The bulkhead pattern isolates different parts of our system so a failure in one doesn’t sink the rest. The name comes from ships — a ship’s hull is divided into watertight compartments (bulkheads). If one compartment floods, the others stay dry and the ship stays afloat.

In software, we create isolation boundaries:

Thread pool bulkhead: Each downstream service gets its own thread pool. If the payment service is slow and consumes all its threads, the order-processing thread pool is untouched.

┌─────────────────────────────────────┐
│         Application Server          │
│                                     │
│  ┌──────────────┐ ┌──────────────┐  │
│  │ Payment Pool │ │  Order Pool  │  │
│  │  10 threads  │ │  20 threads  │  │
│  │  ⚠️ 10/10    │ │  ✅ 5/20    │  │
│  │  (saturated) │ │  (healthy)   │  │
│  └──────────────┘ └──────────────┘  │
│                                     │
│  Payment is broken but orders       │
│  keep processing normally.          │
└─────────────────────────────────────┘

Connection pool bulkhead: Same idea but with database connections. One slow query pattern doesn’t exhaust connections needed by other queries.

Process bulkhead: Run different features as separate services or containers. If the image processing service OOMs, the authentication service keeps running.

Retry with Exponential Backoff

When a request fails, our first instinct is to retry immediately. Bad idea. If the service is overloaded, 1,000 clients all retrying instantly makes it worse. That’s a retry storm.
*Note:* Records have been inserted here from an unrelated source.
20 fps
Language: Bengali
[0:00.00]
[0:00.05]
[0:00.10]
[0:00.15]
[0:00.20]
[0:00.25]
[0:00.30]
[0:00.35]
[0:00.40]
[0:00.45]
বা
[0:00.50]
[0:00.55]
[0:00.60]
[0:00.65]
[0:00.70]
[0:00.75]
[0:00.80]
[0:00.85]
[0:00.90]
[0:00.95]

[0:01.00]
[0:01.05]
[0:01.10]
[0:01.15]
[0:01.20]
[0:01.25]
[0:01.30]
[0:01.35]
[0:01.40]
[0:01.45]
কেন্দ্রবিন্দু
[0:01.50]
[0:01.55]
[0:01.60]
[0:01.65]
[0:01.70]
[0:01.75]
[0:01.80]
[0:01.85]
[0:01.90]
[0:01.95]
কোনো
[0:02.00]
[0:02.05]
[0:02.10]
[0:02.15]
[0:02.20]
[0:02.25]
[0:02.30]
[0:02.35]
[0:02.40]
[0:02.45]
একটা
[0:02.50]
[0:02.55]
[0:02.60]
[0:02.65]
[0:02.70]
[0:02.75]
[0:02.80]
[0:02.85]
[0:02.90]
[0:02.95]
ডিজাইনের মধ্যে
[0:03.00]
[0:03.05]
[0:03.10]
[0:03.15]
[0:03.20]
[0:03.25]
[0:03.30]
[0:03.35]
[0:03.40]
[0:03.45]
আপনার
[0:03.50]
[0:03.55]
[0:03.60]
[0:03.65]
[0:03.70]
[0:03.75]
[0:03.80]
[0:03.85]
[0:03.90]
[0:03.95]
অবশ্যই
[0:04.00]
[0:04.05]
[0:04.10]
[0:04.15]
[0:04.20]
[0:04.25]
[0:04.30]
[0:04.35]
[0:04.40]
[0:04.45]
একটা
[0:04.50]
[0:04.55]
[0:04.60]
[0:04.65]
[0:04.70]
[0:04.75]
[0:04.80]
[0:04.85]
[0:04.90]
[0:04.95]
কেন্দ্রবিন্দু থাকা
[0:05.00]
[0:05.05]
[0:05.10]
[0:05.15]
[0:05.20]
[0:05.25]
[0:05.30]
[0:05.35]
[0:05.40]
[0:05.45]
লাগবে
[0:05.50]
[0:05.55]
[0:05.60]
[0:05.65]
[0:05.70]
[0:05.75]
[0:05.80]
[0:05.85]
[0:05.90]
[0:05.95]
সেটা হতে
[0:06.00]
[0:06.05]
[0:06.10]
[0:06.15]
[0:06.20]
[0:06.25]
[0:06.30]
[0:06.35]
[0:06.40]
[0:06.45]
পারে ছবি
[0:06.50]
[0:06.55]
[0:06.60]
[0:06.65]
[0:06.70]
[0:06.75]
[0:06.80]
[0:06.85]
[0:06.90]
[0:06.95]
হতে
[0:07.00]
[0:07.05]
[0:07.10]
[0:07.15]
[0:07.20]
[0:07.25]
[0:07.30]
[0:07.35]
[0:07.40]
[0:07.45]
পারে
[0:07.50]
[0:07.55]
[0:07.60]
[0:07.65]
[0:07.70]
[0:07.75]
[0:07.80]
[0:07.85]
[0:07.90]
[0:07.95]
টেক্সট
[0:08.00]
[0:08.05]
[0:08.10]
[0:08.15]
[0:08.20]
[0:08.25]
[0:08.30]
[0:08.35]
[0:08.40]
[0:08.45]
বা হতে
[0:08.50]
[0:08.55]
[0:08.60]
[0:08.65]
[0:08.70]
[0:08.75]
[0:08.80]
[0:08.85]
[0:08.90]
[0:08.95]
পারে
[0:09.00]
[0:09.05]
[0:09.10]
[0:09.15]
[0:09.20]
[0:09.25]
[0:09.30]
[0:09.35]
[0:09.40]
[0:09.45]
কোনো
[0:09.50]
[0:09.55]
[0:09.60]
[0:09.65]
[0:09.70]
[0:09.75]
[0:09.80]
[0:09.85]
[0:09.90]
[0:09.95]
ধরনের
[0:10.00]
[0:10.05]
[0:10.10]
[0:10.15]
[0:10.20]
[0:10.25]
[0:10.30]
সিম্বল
Instead, we use exponential backoff:

Attempt 1: wait 1 second
Attempt 2: wait 2 seconds
Attempt 3: wait 4 seconds
Attempt 4: wait 8 seconds
(give up after max retries)

We also add jitter — a random offset so all clients don’t retry at the exact same time:

Attempt 1: wait 1s + random(0-500ms)
Attempt 2: wait 2s + random(0-500ms)
Attempt 3: wait 4s + random(0-500ms)

When NOT to Retry

  • 4xx errors (400, 401, 403, 404) — The request is bad. Retrying won’t fix it.
  • Non-idempotent operations — If we POST a payment and it timed out, retrying might charge twice. Only retry operations that are safe to repeat.

Combining All Three

In practice, we use circuit breakers, bulkheads, and retries together:

  1. Bulkhead isolates the failure so it doesn’t spread
  2. Retry with backoff handles transient errors
  3. Circuit breaker stops us from hammering a dead service
Request
  → Bulkhead (uses dedicated thread pool)
    → Circuit Breaker (checks if service is healthy)
      → Retry with backoff (handles transient failures)
        → Actual service call

Libraries like Resilience4j (Java), Polly (.NET), and Hystrix (Java, deprecated but influential) implement all three patterns.

Key Takeaway

In simple language, circuit breakers stop us from calling a broken service (fail fast instead of waiting forever). Bulkheads isolate failures so one broken thing doesn’t sink everything. Retries with exponential backoff handle temporary hiccups without overwhelming the system. Together, these three patterns are how we build systems that degrade gracefully instead of collapsing entirely when things go wrong.